BEGIN Data to examine

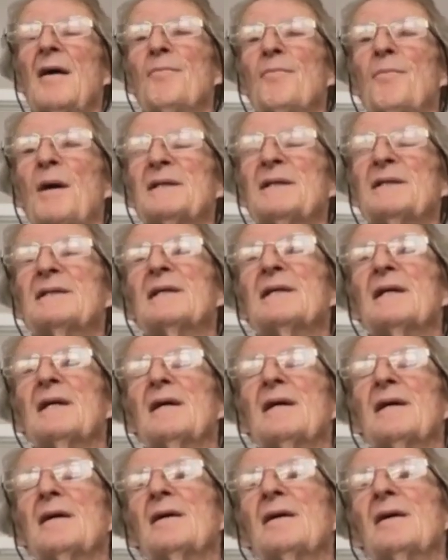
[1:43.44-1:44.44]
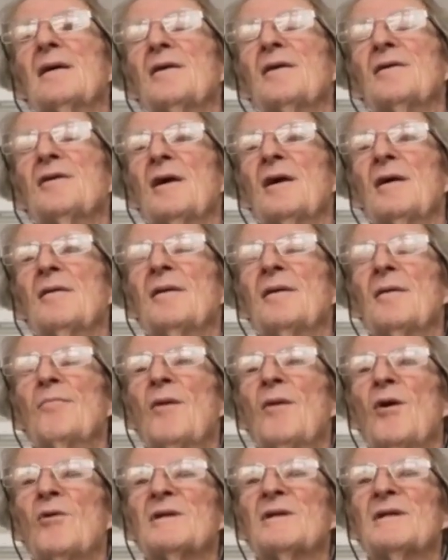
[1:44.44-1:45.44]
But the
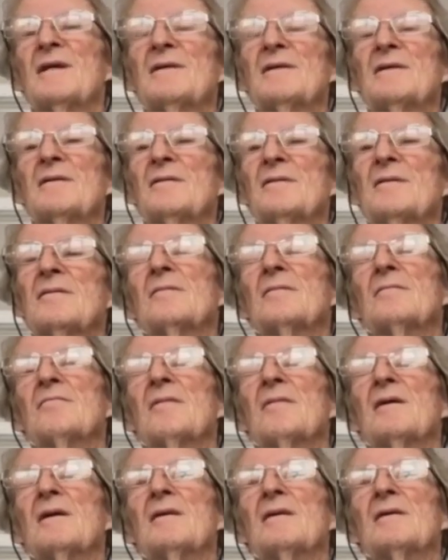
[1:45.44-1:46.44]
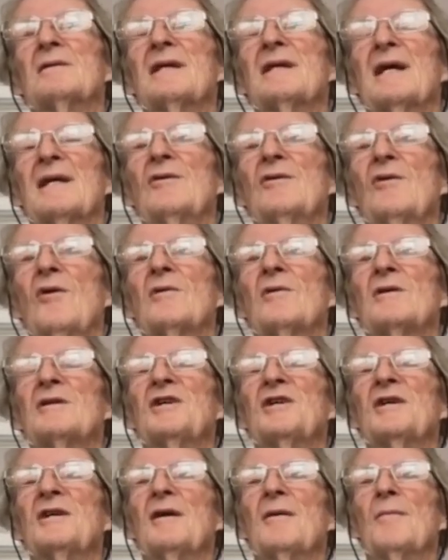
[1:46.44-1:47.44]
modern
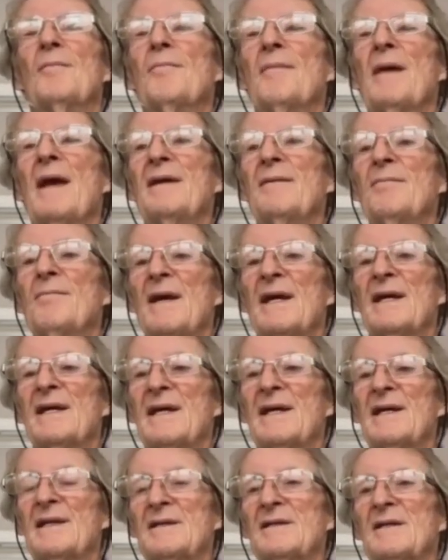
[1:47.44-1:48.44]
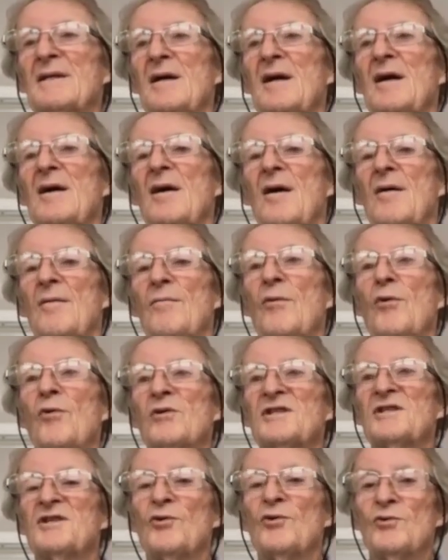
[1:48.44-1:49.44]
technology may make it more
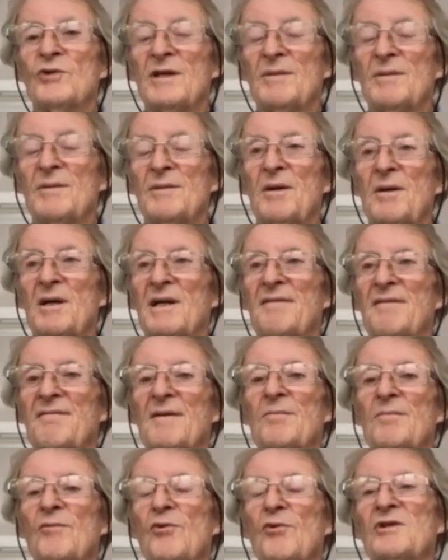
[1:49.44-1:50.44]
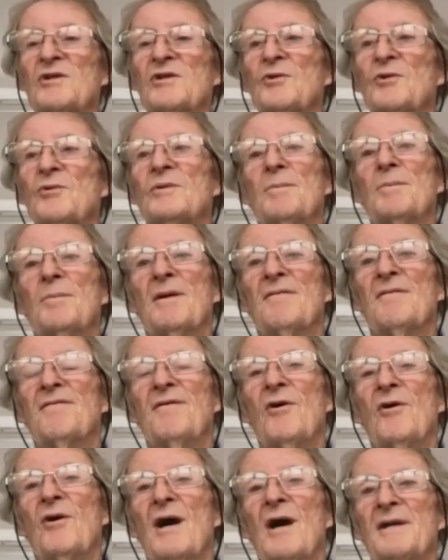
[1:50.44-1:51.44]
suitable, even more suitable
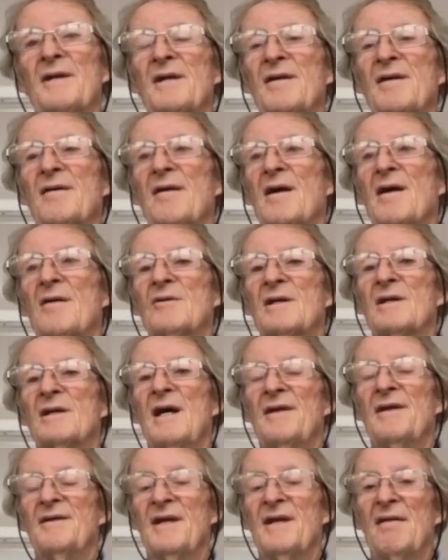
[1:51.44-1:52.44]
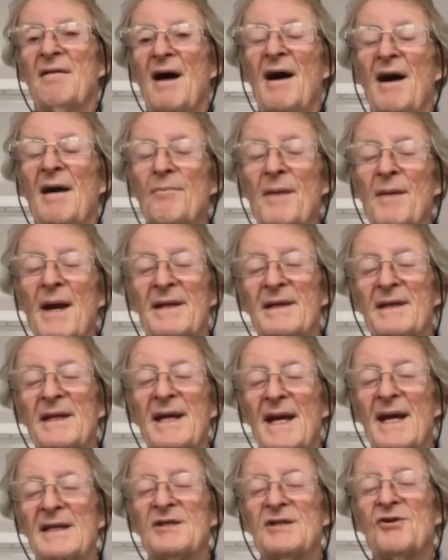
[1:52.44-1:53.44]
for underground. There are
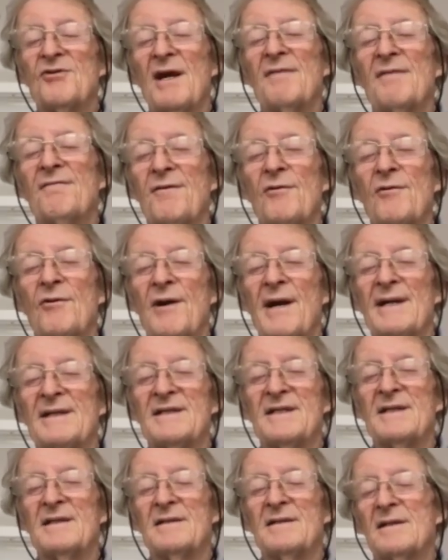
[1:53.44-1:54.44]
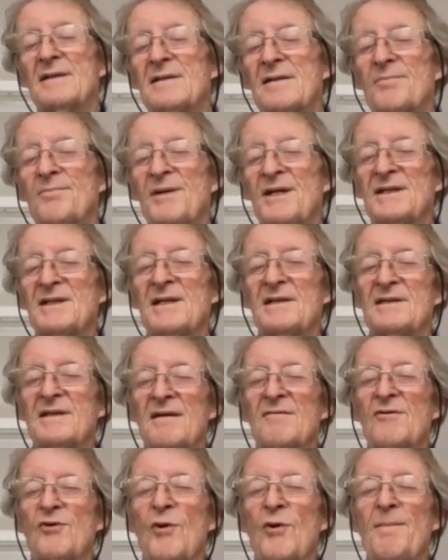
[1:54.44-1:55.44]
many X-ray fluorescent pieces
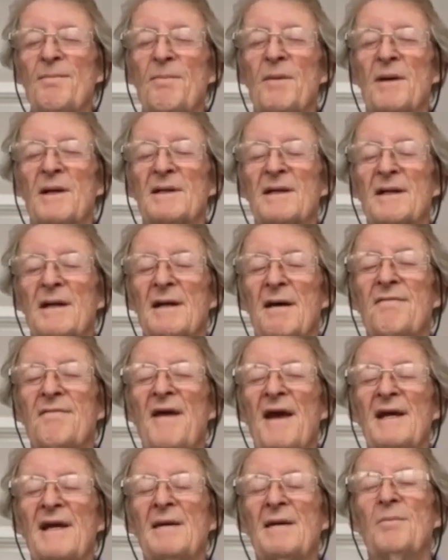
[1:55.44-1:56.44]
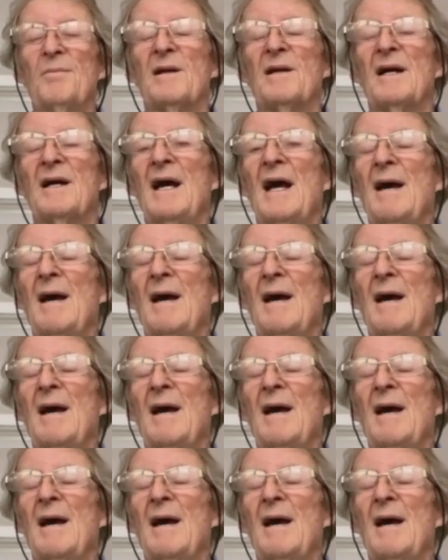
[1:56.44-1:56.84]
of equipment available,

END Data to examine

Would you restate all of the data above word for word, omitting the pictures?

[1:43.44-1:44.44]
[1:44.44-1:45.44]
But the
[1:45.44-1:46.44]
[1:46.44-1:47.44]
modern
[1:47.44-1:48.44]
[1:48.44-1:49.44]
technology may make it more
[1:49.44-1:50.44]
[1:50.44-1:51.44]
suitable, even more suitable
[1:51.44-1:52.44]
[1:52.44-1:53.44]
for underground. There are
[1:53.44-1:54.44]
[1:54.44-1:55.44]
many X-ray fluorescent pieces
[1:55.44-1:56.44]
[1:56.44-1:56.84]
of equipment available,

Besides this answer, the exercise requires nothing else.